Today I discovered a great article called “UX: Infinite Scrolling vs. Pagination” by Nick Babich. I hope the UX Mastery community finds it as interesting as I did!
An often ignored part of this discussion is Accessibility. This is a good read on Simply Accessible - http://simplyaccessible.com/article/infinite-scrolling/ - I had numerous meetings about this a couple of years ago, as infinite scroll was something that was internally wanted by some former colleagues, however I came from the Accessibility angle and the knock on benefit is that I can share with all a particular results page… eg - http://www.europeana.eu/portal/search?f[IMAGE_COLOUR]=true&f[PROVIDER]=The+European+Library&f[TYPE]=IMAGE&page=3&q=melbourne&qf=australia&view=grid
I love this topic. I’ve debated it at length several times as a result of choosing this Discourse platform (with its infinite scroll) as my community platform of choice.
There are a few issues that are frequently raised.
In some cases infinite scroll messes with screen readers, but not the most popular ones, so that is possibly an issue for a very small percentage of users (but most likely none).
Focus is lost when navigating back
Discourse actually handles this so it’s not an issue. (Scroll down through this page a while, click on a link, click the back button and you’ll find that you’re exactly where you were when you clicked the link.)
It’s not expected behaviour
Fair enough in the old days, but now… Facebook
Unable to access footer content
We made sure that all necessary home page footer content was accessible through the main navigation, and in the footer of posts.

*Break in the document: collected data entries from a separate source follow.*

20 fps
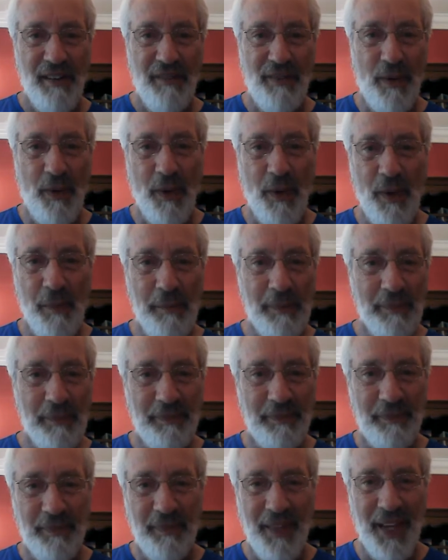form
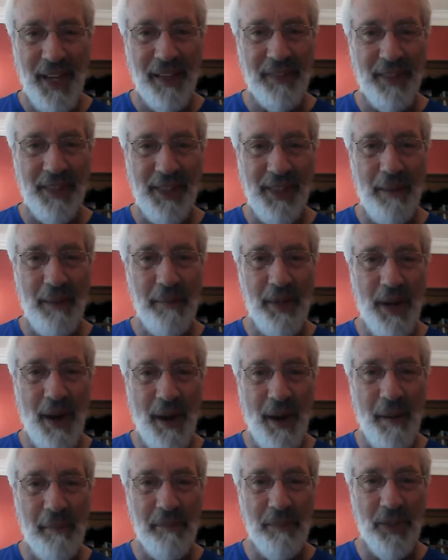at the same
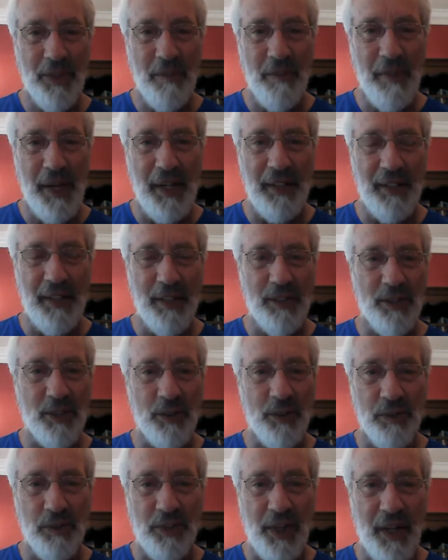time. So many
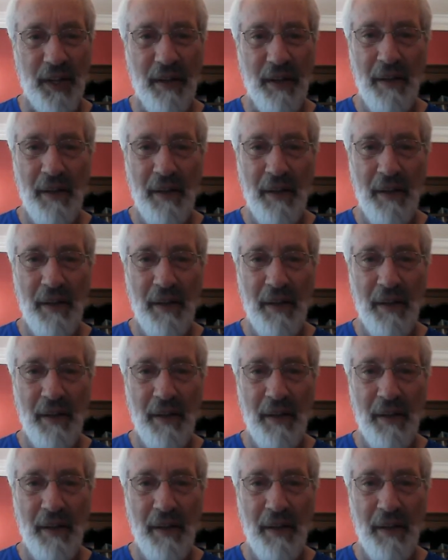teachers will say,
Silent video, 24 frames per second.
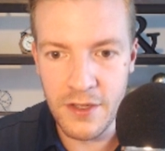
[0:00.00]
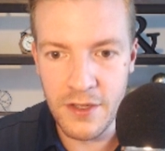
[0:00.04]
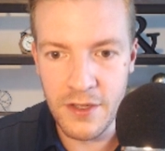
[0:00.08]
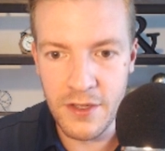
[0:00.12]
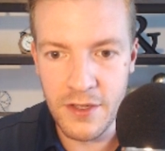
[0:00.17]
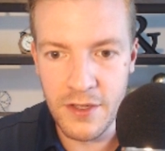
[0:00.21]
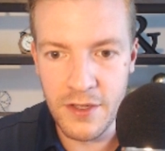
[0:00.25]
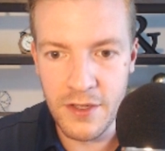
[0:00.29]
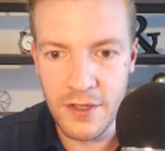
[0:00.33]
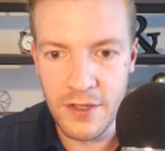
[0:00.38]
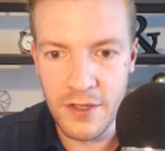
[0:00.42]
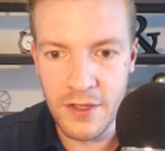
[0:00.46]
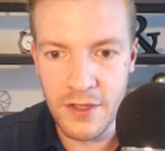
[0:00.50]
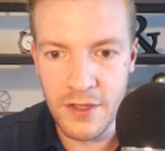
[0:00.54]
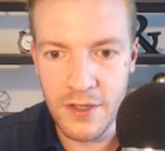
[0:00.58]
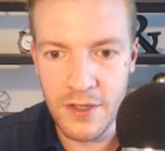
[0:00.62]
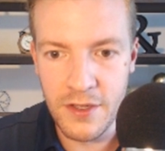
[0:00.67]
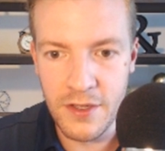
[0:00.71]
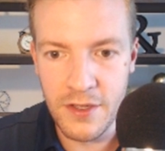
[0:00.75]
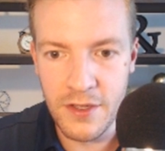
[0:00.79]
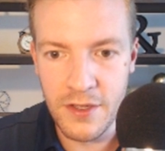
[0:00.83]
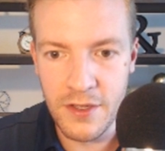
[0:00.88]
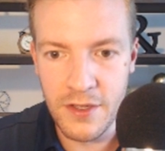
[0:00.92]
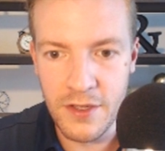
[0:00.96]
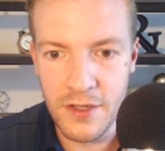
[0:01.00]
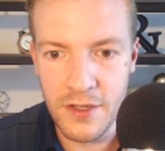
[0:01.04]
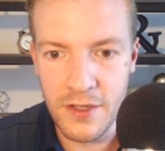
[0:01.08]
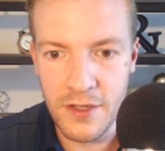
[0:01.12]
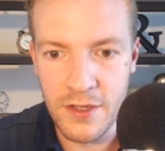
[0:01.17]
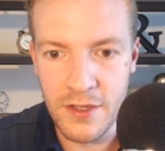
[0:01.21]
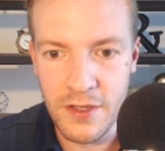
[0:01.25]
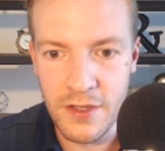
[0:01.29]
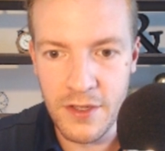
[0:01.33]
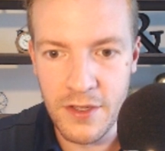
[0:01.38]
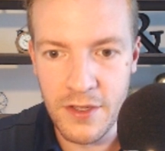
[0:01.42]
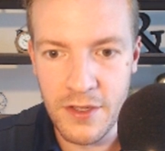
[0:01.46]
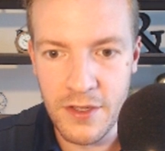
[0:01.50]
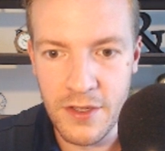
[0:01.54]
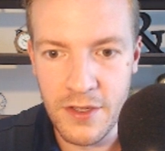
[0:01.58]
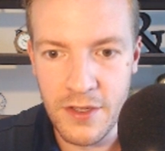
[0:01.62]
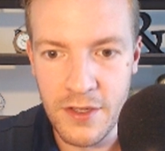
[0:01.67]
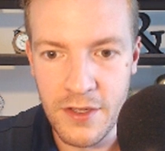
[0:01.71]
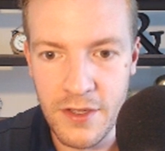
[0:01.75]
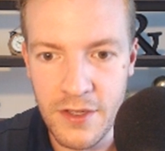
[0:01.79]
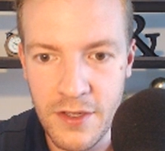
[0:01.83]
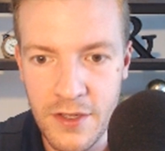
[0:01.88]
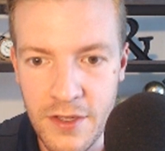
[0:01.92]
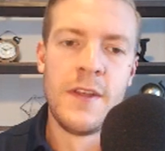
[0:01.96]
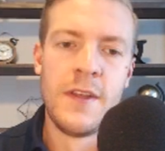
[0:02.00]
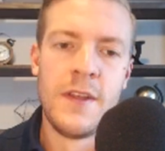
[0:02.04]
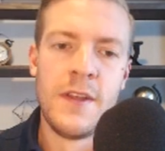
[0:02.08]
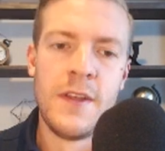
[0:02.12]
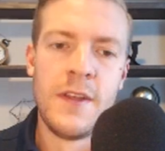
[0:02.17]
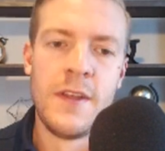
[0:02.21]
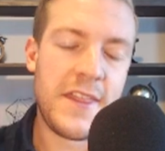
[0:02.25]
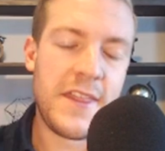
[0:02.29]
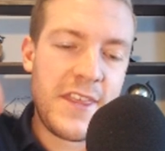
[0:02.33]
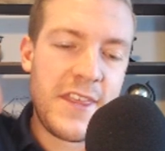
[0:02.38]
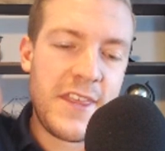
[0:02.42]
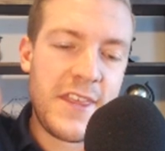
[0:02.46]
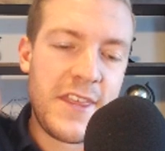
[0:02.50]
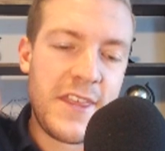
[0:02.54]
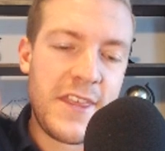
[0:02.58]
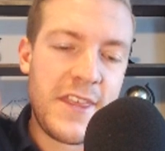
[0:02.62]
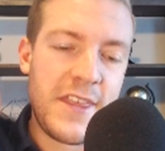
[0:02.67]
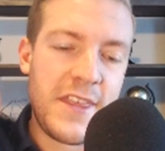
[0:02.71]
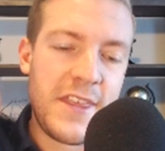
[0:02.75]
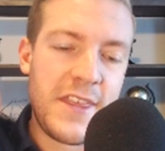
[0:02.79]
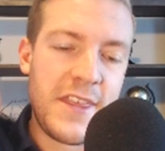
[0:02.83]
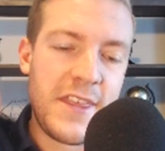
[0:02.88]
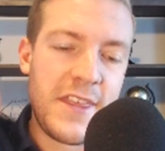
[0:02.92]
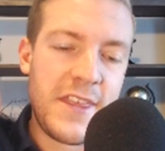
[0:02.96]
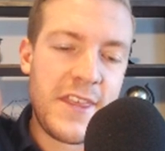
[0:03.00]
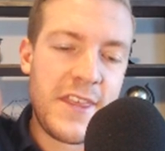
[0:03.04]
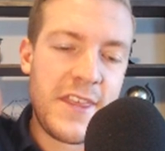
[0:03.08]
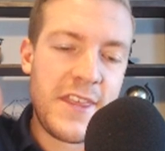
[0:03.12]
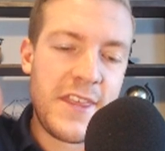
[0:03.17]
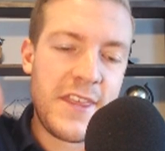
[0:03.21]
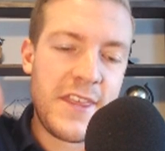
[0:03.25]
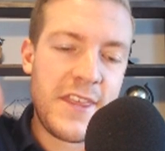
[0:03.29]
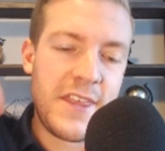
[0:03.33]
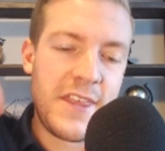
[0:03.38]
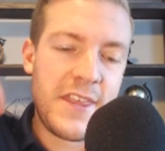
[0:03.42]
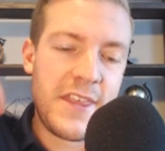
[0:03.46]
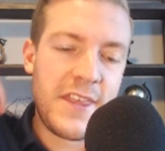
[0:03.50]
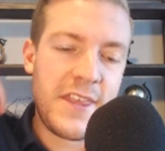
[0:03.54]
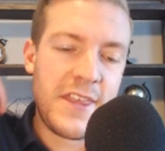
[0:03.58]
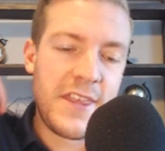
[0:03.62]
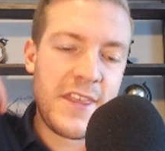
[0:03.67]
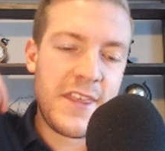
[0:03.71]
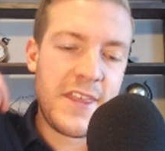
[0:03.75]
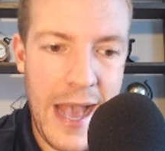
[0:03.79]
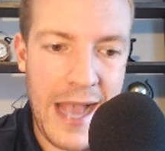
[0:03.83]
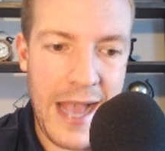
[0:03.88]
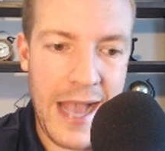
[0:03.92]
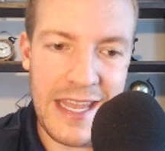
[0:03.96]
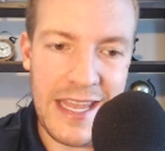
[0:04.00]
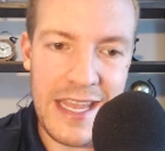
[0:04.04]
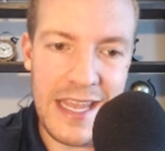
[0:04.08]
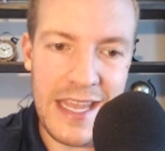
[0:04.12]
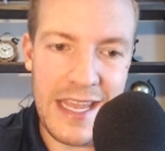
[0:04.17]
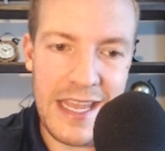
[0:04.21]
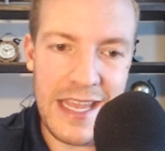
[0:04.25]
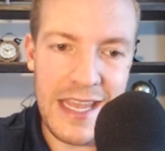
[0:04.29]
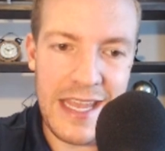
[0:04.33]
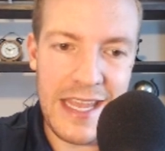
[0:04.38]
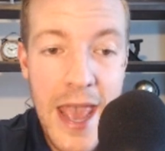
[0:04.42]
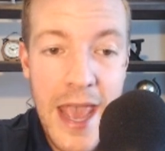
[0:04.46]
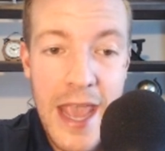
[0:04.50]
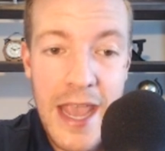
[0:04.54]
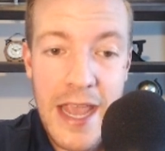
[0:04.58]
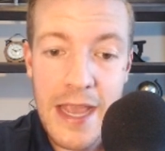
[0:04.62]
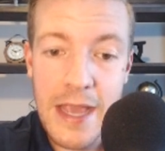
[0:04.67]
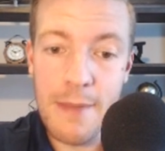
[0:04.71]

on these charts, Ethereum had an incredible run back in May,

Inability to get to the end
This argument has always confounded me somewhat – there is nothing of value at the end so why do you need to get to it?
I don’t believe that infinite scroll is always good or always bad, but rather something that should be decided on a case by case basis by weighing up the pros and cons.
NNGs stance on infinite scrolling is that it’s not recommended for goal-oriented finding tasks, but that it is “advantageous for content that streams constantly and has a relatively flat structure, where each unit of content belongs at the same level of hierarchy and has similar chances of being interesting to users”.